┌─ Source data

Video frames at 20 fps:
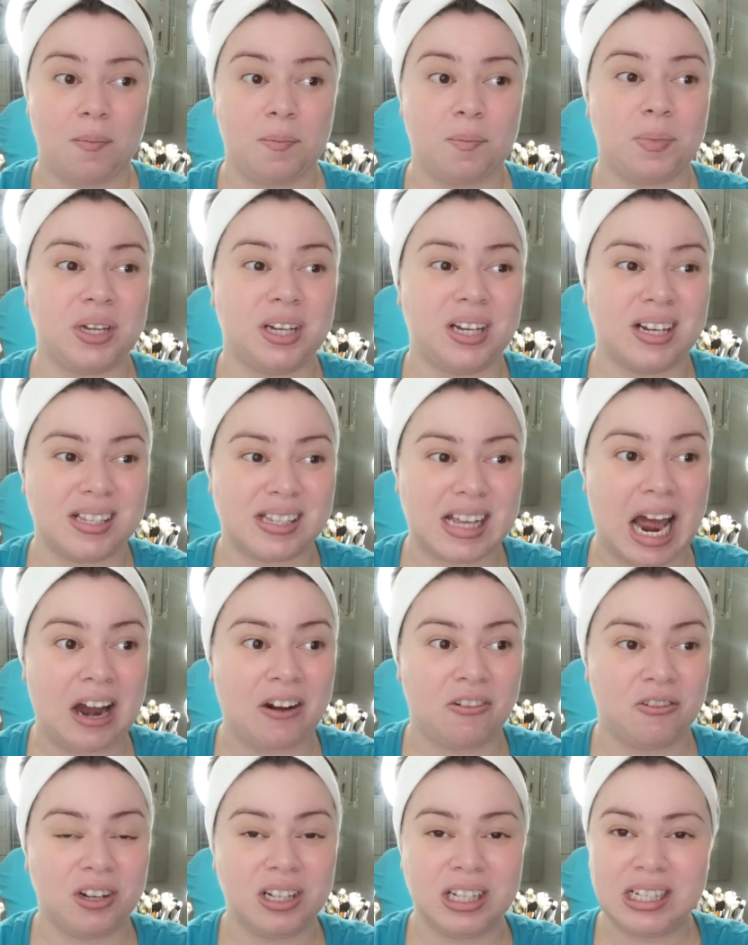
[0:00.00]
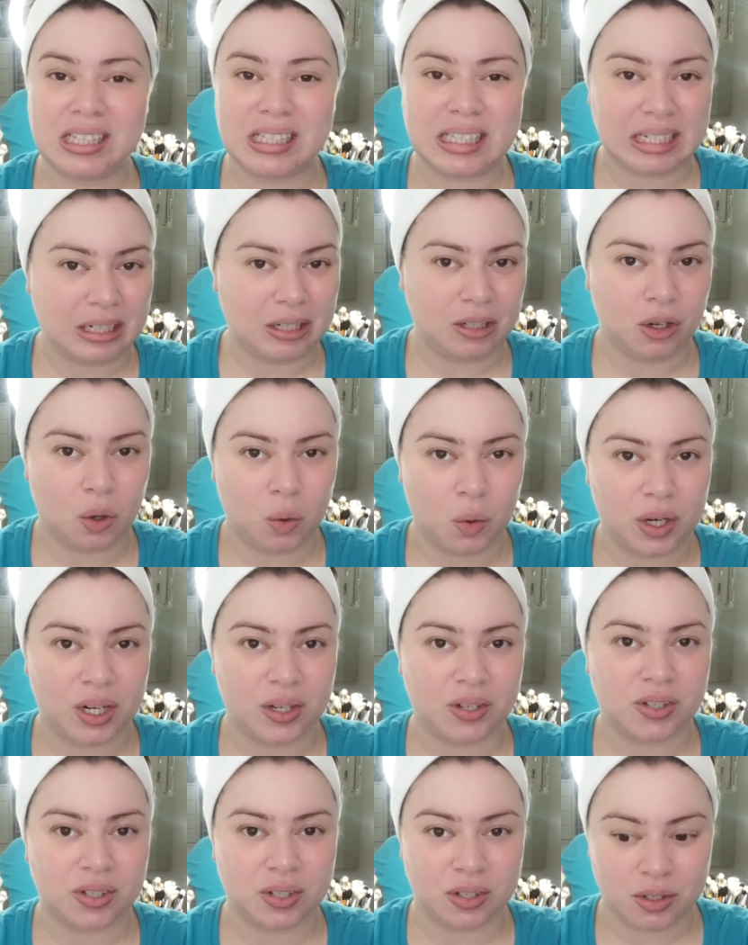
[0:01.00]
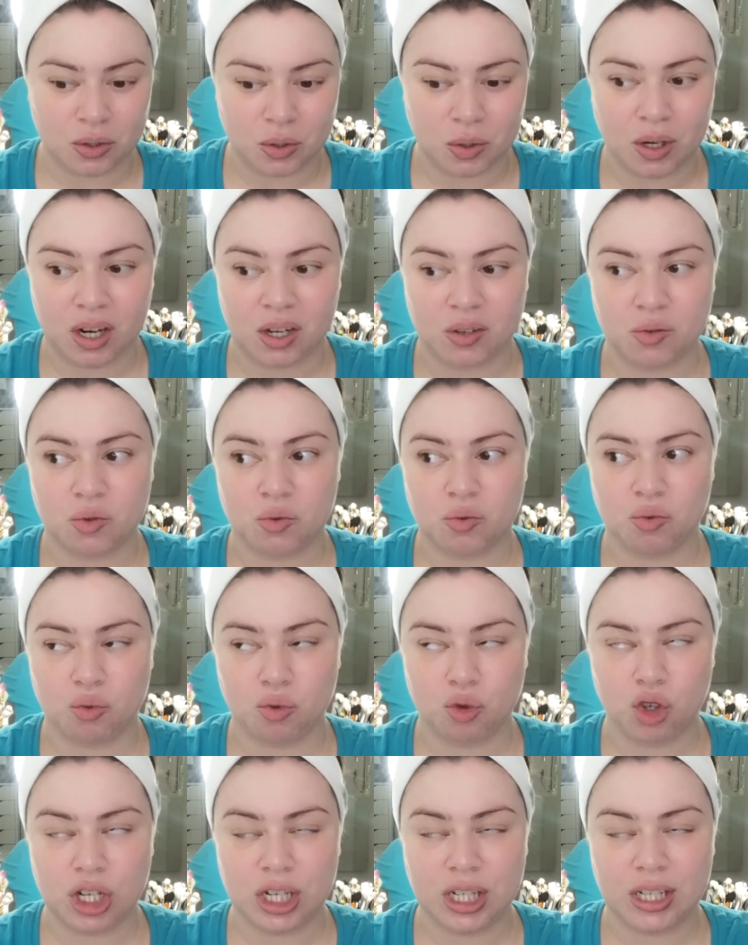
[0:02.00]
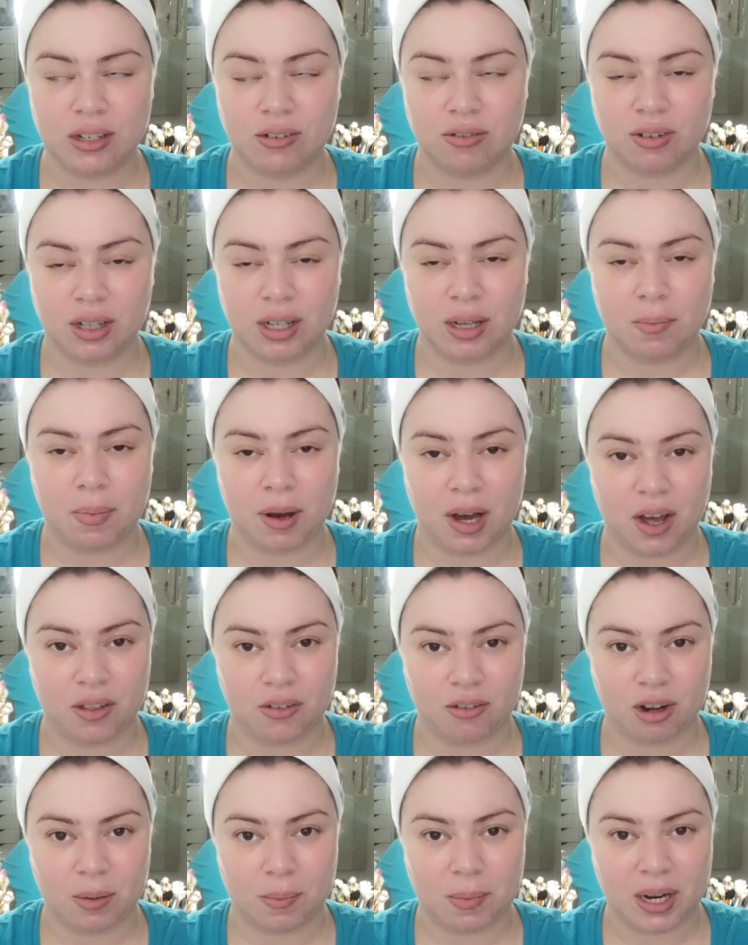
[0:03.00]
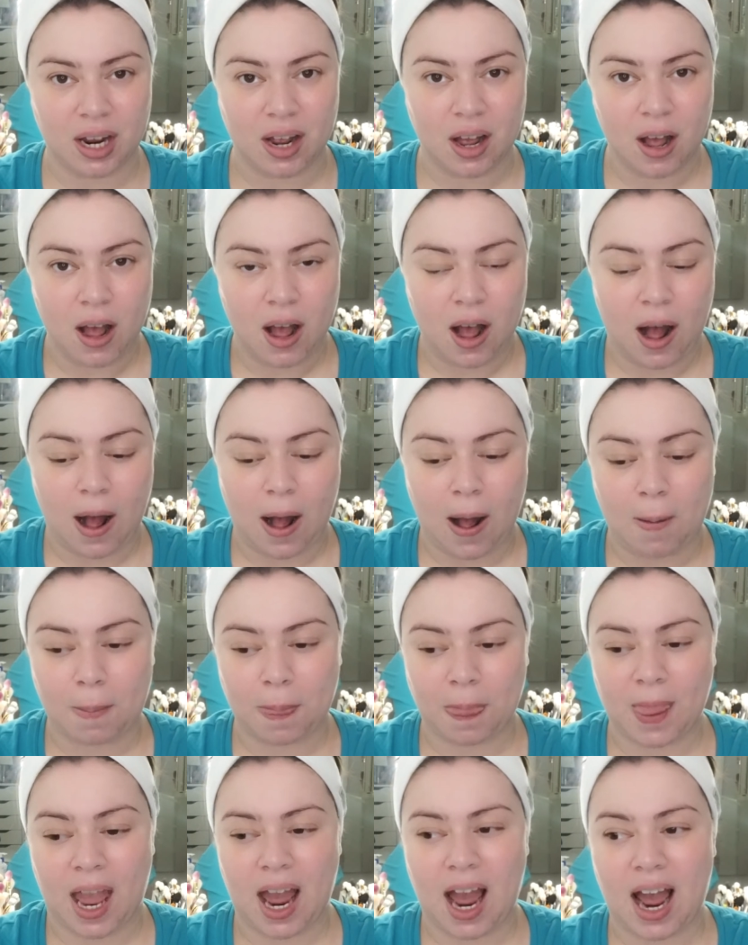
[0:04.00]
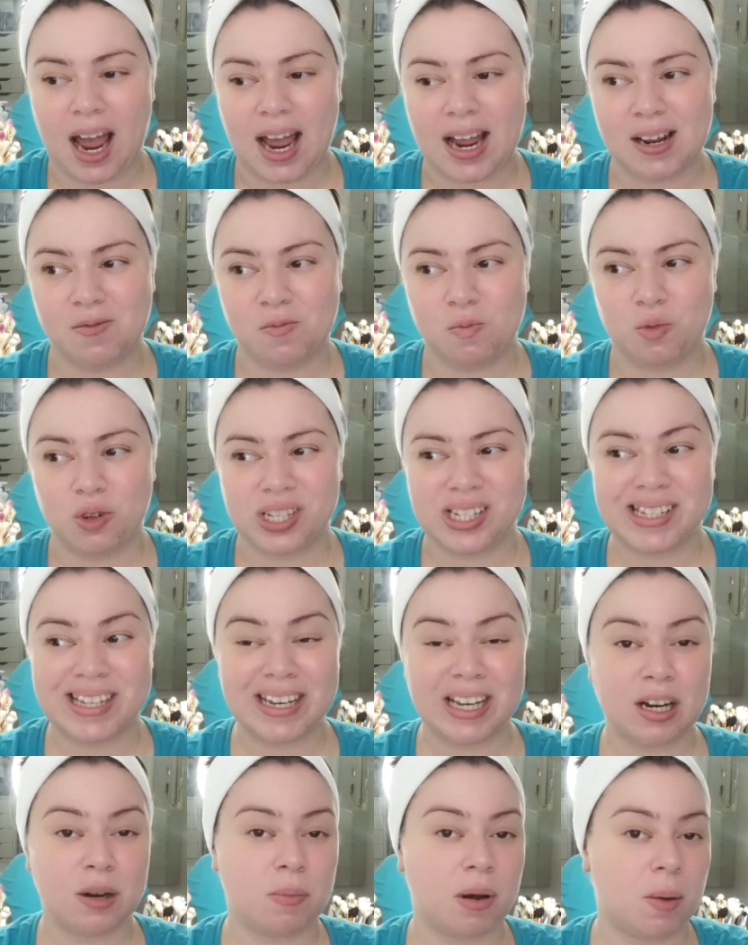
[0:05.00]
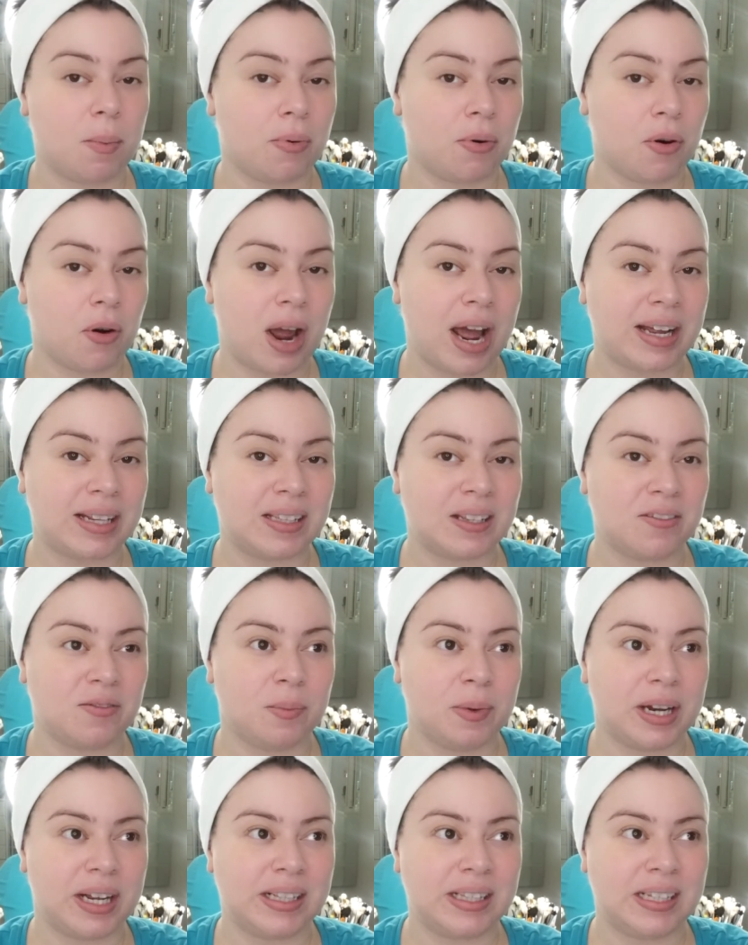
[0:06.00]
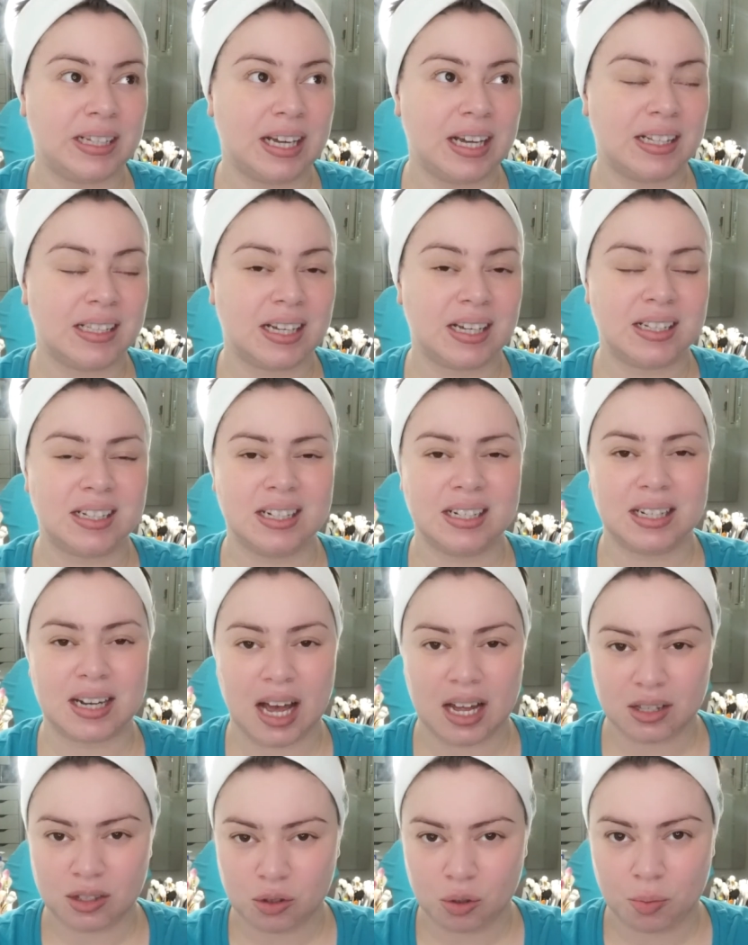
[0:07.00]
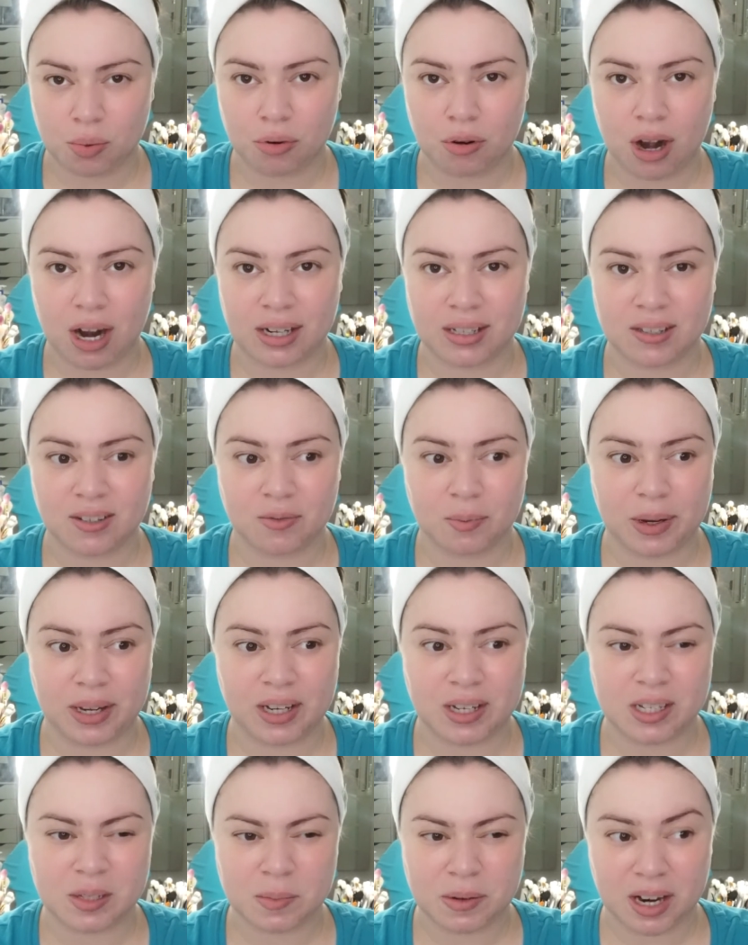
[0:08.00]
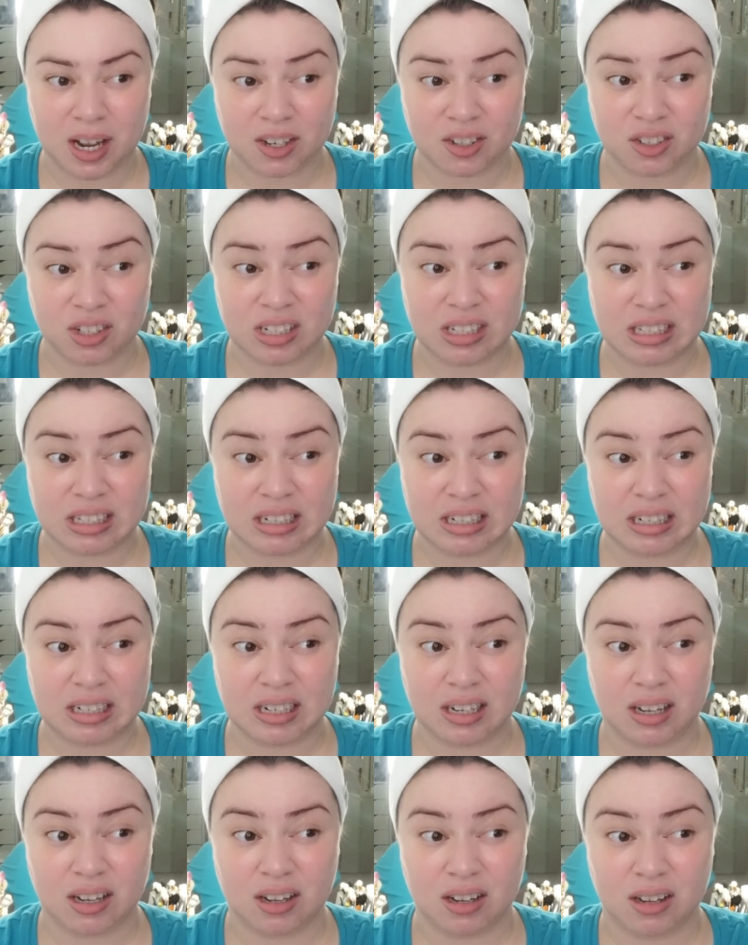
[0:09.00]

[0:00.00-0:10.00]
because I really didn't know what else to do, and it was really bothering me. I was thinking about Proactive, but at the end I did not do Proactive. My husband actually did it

└─

How to complete this task = An exact copy of every entry, without pictures, should be your output.

Response to the exercise =
Video frames at 20 fps:
[0:00.00]
[0:01.00]
[0:02.00]
[0:03.00]
[0:04.00]
[0:05.00]
[0:06.00]
[0:07.00]
[0:08.00]
[0:09.00]

[0:00.00-0:10.00]
because I really didn't know what else to do, and it was really bothering me. I was thinking about Proactive, but at the end I did not do Proactive. My husband actually did it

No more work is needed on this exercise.